RECORDS SHOWN: Begin

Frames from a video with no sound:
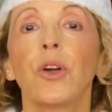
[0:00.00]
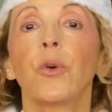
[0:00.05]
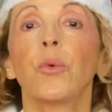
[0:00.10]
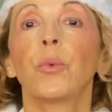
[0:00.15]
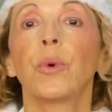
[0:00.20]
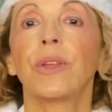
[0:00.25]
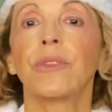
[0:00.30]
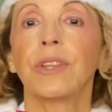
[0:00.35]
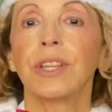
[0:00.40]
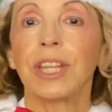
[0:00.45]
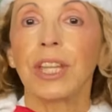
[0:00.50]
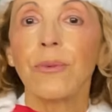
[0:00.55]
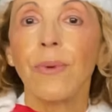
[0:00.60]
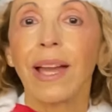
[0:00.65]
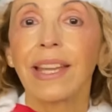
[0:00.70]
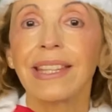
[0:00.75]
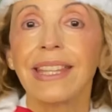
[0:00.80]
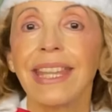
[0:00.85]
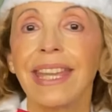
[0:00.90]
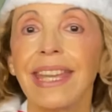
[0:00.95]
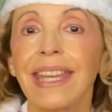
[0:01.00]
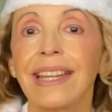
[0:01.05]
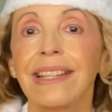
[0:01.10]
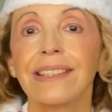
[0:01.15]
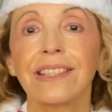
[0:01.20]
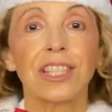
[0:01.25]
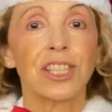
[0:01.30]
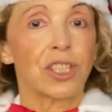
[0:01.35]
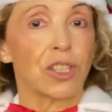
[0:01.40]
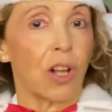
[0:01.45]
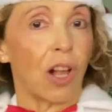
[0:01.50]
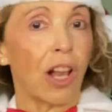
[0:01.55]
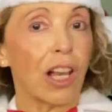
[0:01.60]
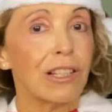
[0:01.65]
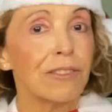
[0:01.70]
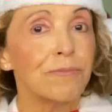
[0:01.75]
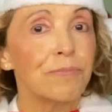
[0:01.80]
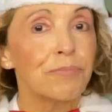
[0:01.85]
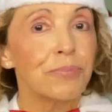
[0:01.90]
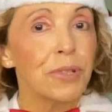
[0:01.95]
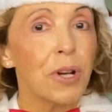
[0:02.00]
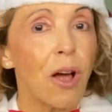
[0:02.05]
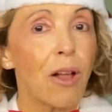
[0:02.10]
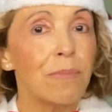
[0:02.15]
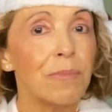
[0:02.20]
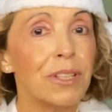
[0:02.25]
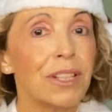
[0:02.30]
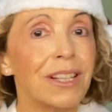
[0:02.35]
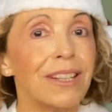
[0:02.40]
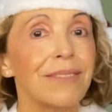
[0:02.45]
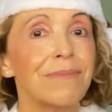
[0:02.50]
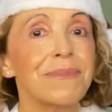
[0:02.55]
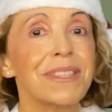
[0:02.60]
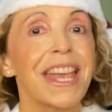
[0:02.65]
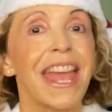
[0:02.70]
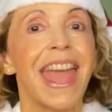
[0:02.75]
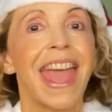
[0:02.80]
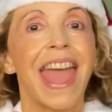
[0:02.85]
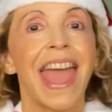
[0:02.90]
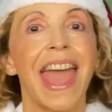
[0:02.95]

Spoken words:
with new ideas, solve problems,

RECORDS SHOWN: End

Copy the data word for word, no pictures.

Frames from a video with no sound:
[0:00.00]
[0:00.05]
[0:00.10]
[0:00.15]
[0:00.20]
[0:00.25]
[0:00.30]
[0:00.35]
[0:00.40]
[0:00.45]
[0:00.50]
[0:00.55]
[0:00.60]
[0:00.65]
[0:00.70]
[0:00.75]
[0:00.80]
[0:00.85]
[0:00.90]
[0:00.95]
[0:01.00]
[0:01.05]
[0:01.10]
[0:01.15]
[0:01.20]
[0:01.25]
[0:01.30]
[0:01.35]
[0:01.40]
[0:01.45]
[0:01.50]
[0:01.55]
[0:01.60]
[0:01.65]
[0:01.70]
[0:01.75]
[0:01.80]
[0:01.85]
[0:01.90]
[0:01.95]
[0:02.00]
[0:02.05]
[0:02.10]
[0:02.15]
[0:02.20]
[0:02.25]
[0:02.30]
[0:02.35]
[0:02.40]
[0:02.45]
[0:02.50]
[0:02.55]
[0:02.60]
[0:02.65]
[0:02.70]
[0:02.75]
[0:02.80]
[0:02.85]
[0:02.90]
[0:02.95]

Spoken words:
with new ideas, solve problems,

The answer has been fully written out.